Неизвестно, как пережила тетя Эсфирь это предательство. Она уехала из Витебска в Москву, увезя черный сундук с собранным имуществом для своих погибших при родах незаконнорожденных младенцев.
В Москве, как я уже сказала, она была в числе врачей-учредителей детского отделения Канатчиковой дачи, возглавила отделение и на всю жизнь отдалась работе.
4
На вечере в школе я была — Каширой. По выданному ордеру мама купила мне майку практичного землистого цвета. В ней я выходила на сцену. «Я — Кашира — первенец ГОЭЛРО. Я работаю на подмосковном каменном угле».

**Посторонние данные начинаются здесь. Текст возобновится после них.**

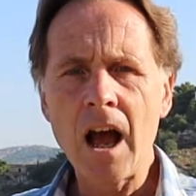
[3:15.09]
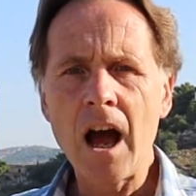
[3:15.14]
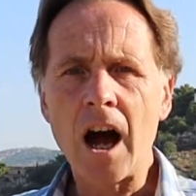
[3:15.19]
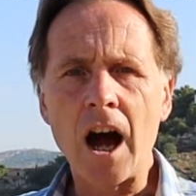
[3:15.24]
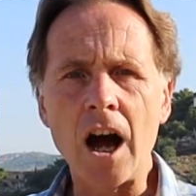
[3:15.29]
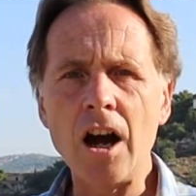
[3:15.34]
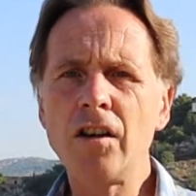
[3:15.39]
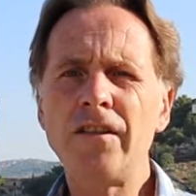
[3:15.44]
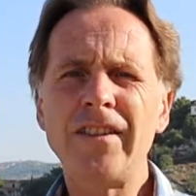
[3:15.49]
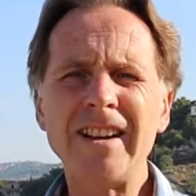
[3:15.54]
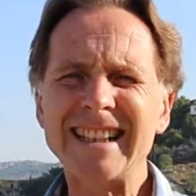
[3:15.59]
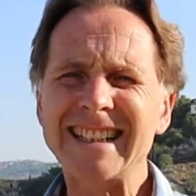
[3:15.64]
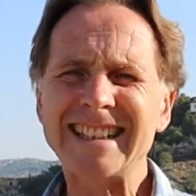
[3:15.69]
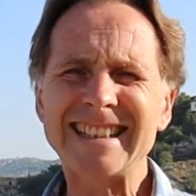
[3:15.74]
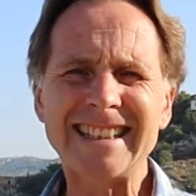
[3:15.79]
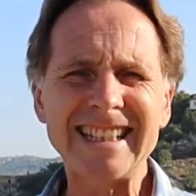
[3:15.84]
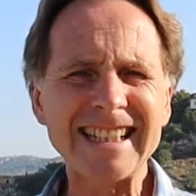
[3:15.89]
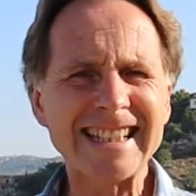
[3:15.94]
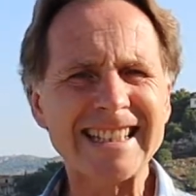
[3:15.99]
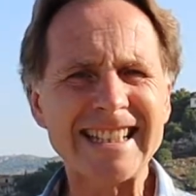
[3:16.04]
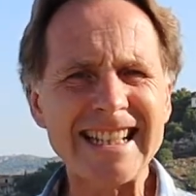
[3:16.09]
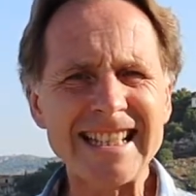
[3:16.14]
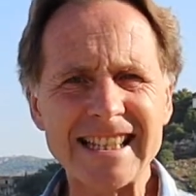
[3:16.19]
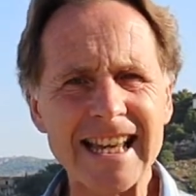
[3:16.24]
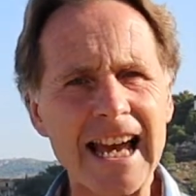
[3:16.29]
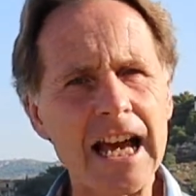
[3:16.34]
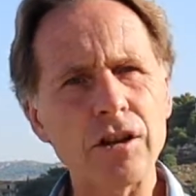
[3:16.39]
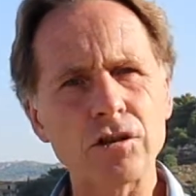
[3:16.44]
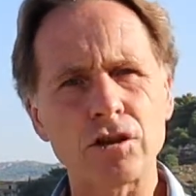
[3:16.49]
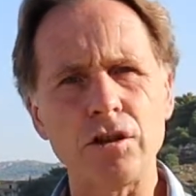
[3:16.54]
Over
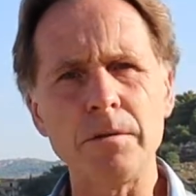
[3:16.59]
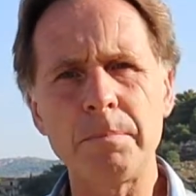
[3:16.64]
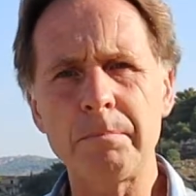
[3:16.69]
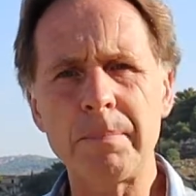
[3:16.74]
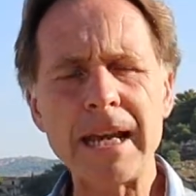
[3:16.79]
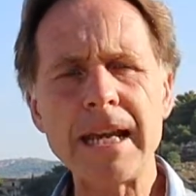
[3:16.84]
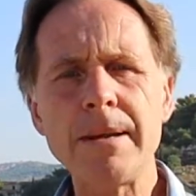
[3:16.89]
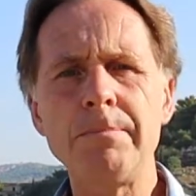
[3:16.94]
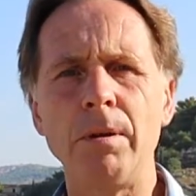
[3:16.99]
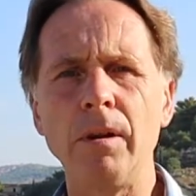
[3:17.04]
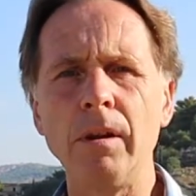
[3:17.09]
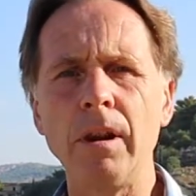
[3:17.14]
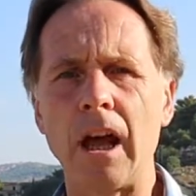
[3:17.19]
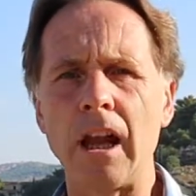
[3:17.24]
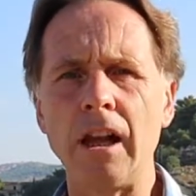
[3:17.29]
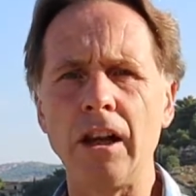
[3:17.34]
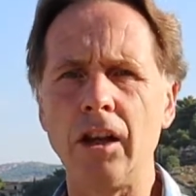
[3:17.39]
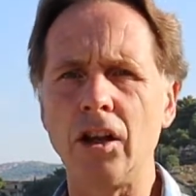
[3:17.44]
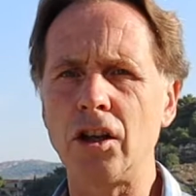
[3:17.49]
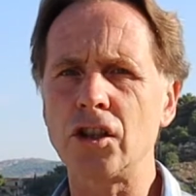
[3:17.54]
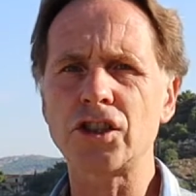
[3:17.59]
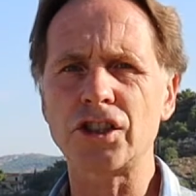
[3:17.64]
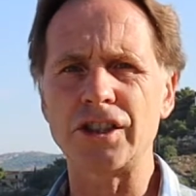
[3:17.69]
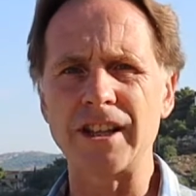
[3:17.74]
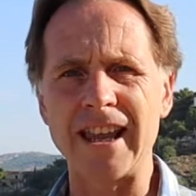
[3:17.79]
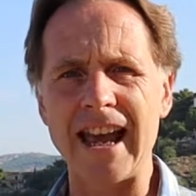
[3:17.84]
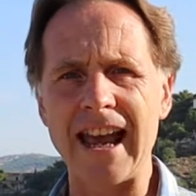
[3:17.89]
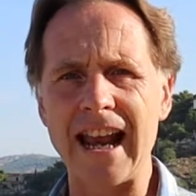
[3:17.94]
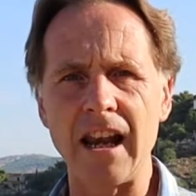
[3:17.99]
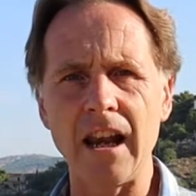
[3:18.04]
60,000 people lost
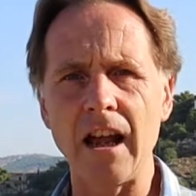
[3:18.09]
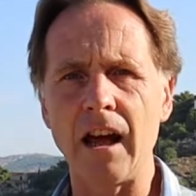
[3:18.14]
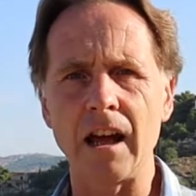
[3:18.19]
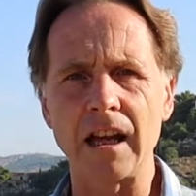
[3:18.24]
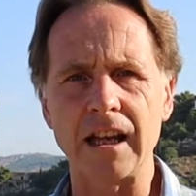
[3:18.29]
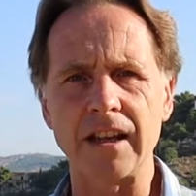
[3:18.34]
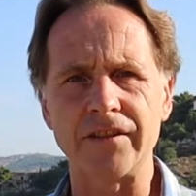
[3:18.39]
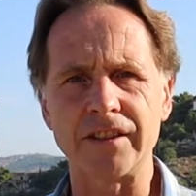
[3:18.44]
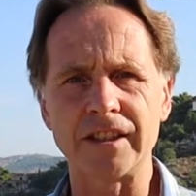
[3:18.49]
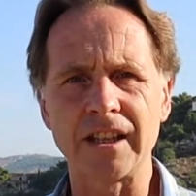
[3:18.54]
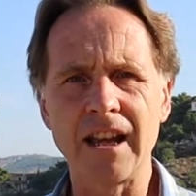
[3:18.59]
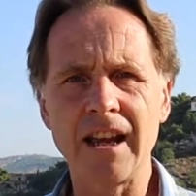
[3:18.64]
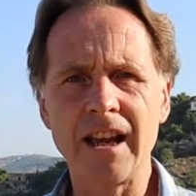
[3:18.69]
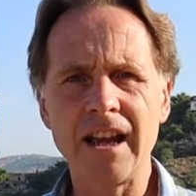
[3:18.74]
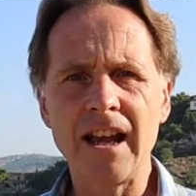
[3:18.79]
their lives.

Взявшись за руки с долговязым Волховстроем в майке, выкрашенной синими чернилами цвета гидроэнергии, и маленькой девочкой в сером школьном халатике — майки по мерке на нее не нашлось, — с этой маленькой Шатурой, скромно осевшей на торфе, мы хором произносили в притихший, зачарованный зал: «Коммунизм — это Советская власть плюс электрификация…»
Как все это было важно, как близко нам. «Wir bauen Motoren, wir bauen Traktoren», — уверяла нас старенькая пухлая немка на уроке. И это не смешило тогда нас.
Веление времени: «Мы строим!» — колдовские слова. И со всей готовностью вносим свою лепту — раз так надо, едим преимущественно одну пшенную кашу. Впрочем, если «дают» повидло, мы с братом, вымазав им кашу, гасим свет и воображаем, что лакомимся тортом, наглотавшись по утрам на трамвайной остановке дурманящих запахов кондитерской фабрики «Большевик».